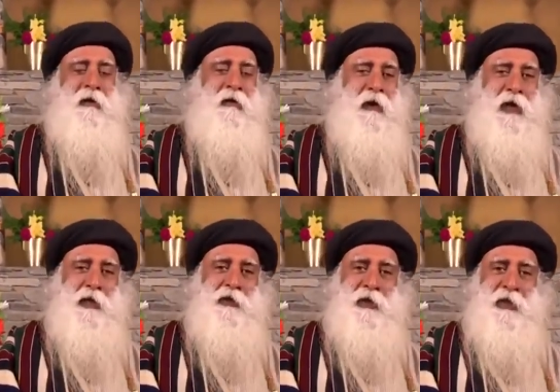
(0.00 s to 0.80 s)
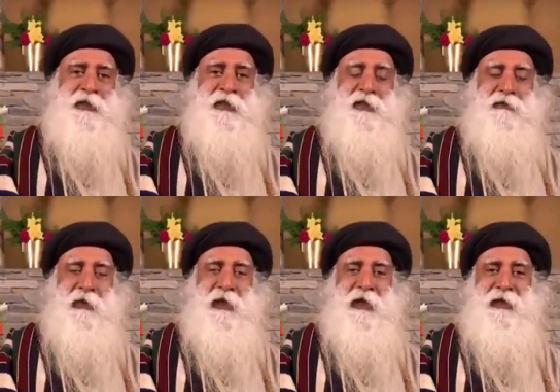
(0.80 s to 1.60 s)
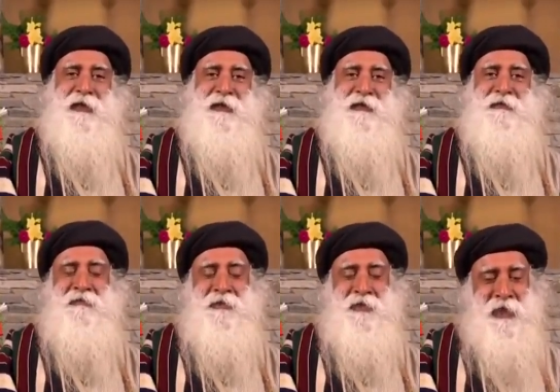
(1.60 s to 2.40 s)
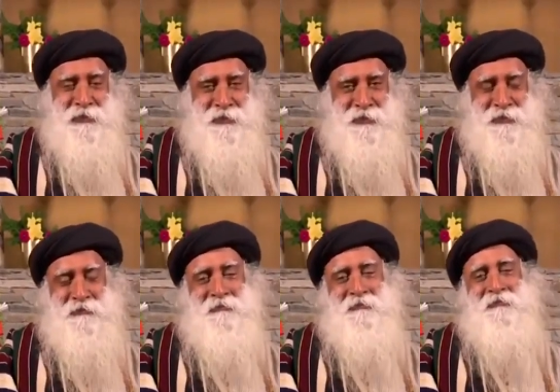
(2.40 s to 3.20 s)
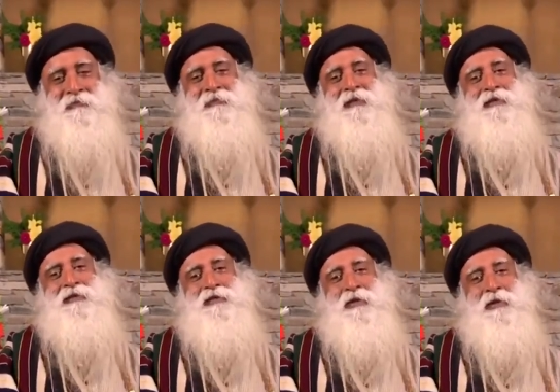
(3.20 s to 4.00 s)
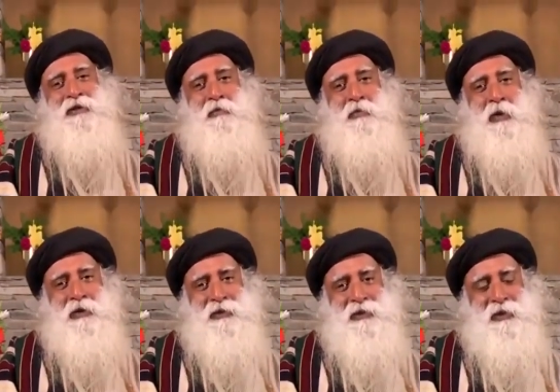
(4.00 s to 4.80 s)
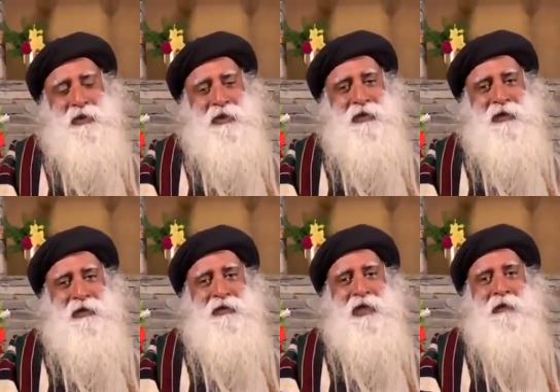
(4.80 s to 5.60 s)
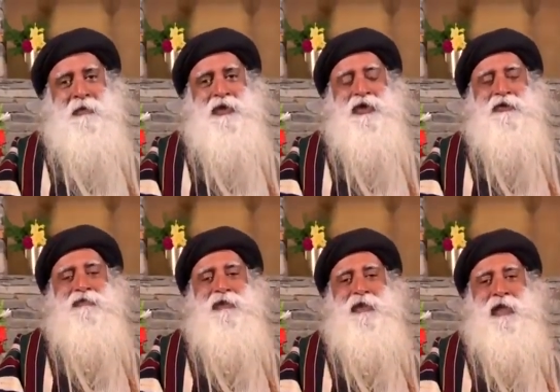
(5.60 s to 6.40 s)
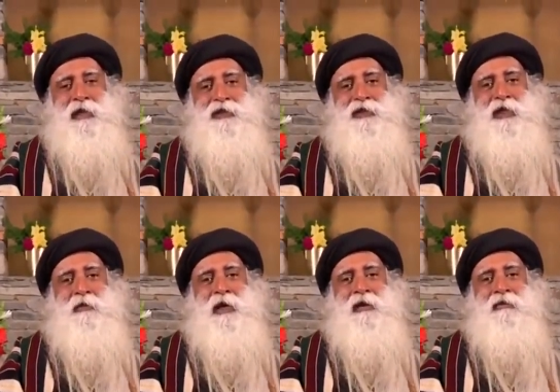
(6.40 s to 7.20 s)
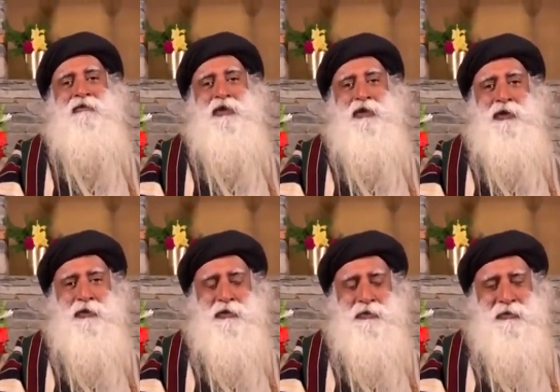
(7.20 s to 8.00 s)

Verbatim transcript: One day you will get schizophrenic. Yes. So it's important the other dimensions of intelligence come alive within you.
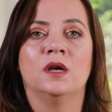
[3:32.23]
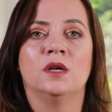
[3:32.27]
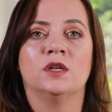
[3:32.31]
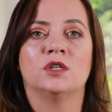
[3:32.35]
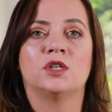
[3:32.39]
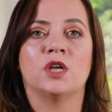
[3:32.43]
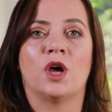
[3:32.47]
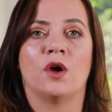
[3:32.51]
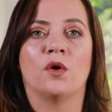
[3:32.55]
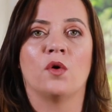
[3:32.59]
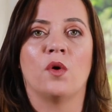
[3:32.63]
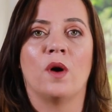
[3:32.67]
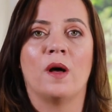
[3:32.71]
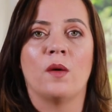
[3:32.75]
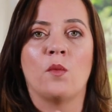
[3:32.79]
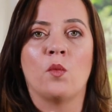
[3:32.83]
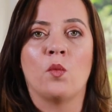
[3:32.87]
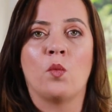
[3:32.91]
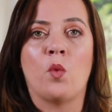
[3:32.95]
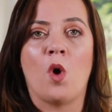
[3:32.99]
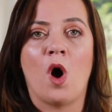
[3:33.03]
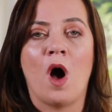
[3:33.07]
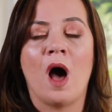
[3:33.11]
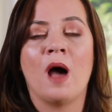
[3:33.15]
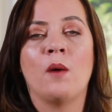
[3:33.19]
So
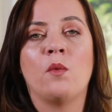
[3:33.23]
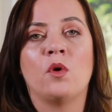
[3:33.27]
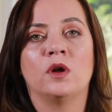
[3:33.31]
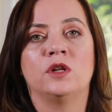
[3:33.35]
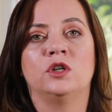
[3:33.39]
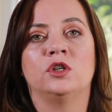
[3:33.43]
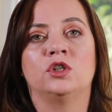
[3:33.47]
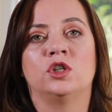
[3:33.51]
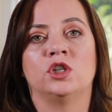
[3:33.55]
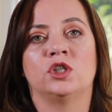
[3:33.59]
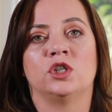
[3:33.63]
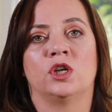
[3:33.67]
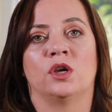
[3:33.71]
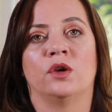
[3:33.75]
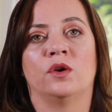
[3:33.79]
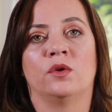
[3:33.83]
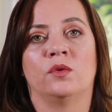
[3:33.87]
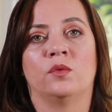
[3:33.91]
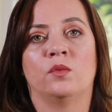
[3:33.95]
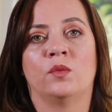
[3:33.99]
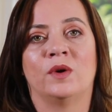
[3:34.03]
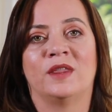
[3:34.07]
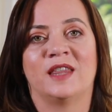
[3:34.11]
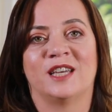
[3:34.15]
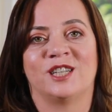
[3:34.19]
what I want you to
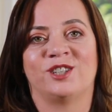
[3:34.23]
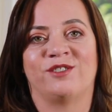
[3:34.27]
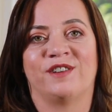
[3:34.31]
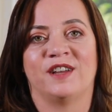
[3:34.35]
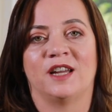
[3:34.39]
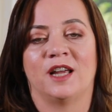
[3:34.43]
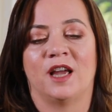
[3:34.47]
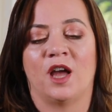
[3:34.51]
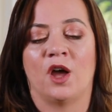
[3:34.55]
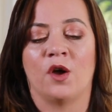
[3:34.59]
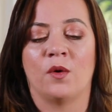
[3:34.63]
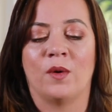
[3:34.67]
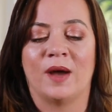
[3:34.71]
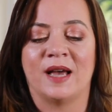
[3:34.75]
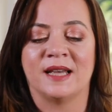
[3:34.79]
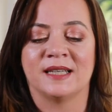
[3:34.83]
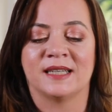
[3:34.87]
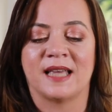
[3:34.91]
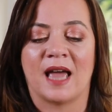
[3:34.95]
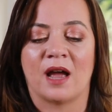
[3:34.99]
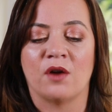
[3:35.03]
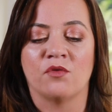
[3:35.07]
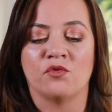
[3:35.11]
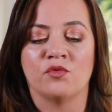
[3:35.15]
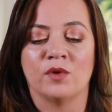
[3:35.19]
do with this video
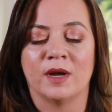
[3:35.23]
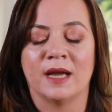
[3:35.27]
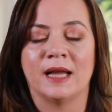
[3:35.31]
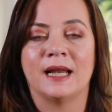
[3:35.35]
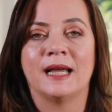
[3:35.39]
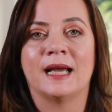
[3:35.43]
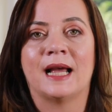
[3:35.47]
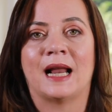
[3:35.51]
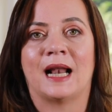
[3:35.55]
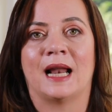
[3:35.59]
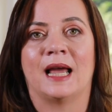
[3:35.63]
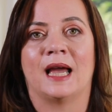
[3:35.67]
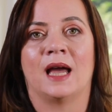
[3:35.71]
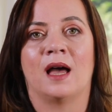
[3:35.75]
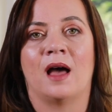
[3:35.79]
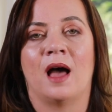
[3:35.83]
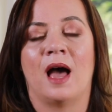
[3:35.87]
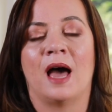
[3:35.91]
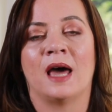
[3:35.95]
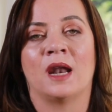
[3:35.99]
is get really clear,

++++++++

WORK INSTRUCTION: An exact printout of the listing is needed, minus any pictures it contains.

REPLY TO THE TASK:
(0.00 s to 0.80 s)
(0.80 s to 1.60 s)
(1.60 s to 2.40 s)
(2.40 s to 3.20 s)
(3.20 s to 4.00 s)
(4.00 s to 4.80 s)
(4.80 s to 5.60 s)
(5.60 s to 6.40 s)
(6.40 s to 7.20 s)
(7.20 s to 8.00 s)

Verbatim transcript: One day you will get schizophrenic. Yes. So it's important the other dimensions of intelligence come alive within you.
[3:32.23]
[3:32.27]
[3:32.31]
[3:32.35]
[3:32.39]
[3:32.43]
[3:32.47]
[3:32.51]
[3:32.55]
[3:32.59]
[3:32.63]
[3:32.67]
[3:32.71]
[3:32.75]
[3:32.79]
[3:32.83]
[3:32.87]
[3:32.91]
[3:32.95]
[3:32.99]
[3:33.03]
[3:33.07]
[3:33.11]
[3:33.15]
[3:33.19]
So
[3:33.23]
[3:33.27]
[3:33.31]
[3:33.35]
[3:33.39]
[3:33.43]
[3:33.47]
[3:33.51]
[3:33.55]
[3:33.59]
[3:33.63]
[3:33.67]
[3:33.71]
[3:33.75]
[3:33.79]
[3:33.83]
[3:33.87]
[3:33.91]
[3:33.95]
[3:33.99]
[3:34.03]
[3:34.07]
[3:34.11]
[3:34.15]
[3:34.19]
what I want you to
[3:34.23]
[3:34.27]
[3:34.31]
[3:34.35]
[3:34.39]
[3:34.43]
[3:34.47]
[3:34.51]
[3:34.55]
[3:34.59]
[3:34.63]
[3:34.67]
[3:34.71]
[3:34.75]
[3:34.79]
[3:34.83]
[3:34.87]
[3:34.91]
[3:34.95]
[3:34.99]
[3:35.03]
[3:35.07]
[3:35.11]
[3:35.15]
[3:35.19]
do with this video
[3:35.23]
[3:35.27]
[3:35.31]
[3:35.35]
[3:35.39]
[3:35.43]
[3:35.47]
[3:35.51]
[3:35.55]
[3:35.59]
[3:35.63]
[3:35.67]
[3:35.71]
[3:35.75]
[3:35.79]
[3:35.83]
[3:35.87]
[3:35.91]
[3:35.95]
[3:35.99]
is get really clear,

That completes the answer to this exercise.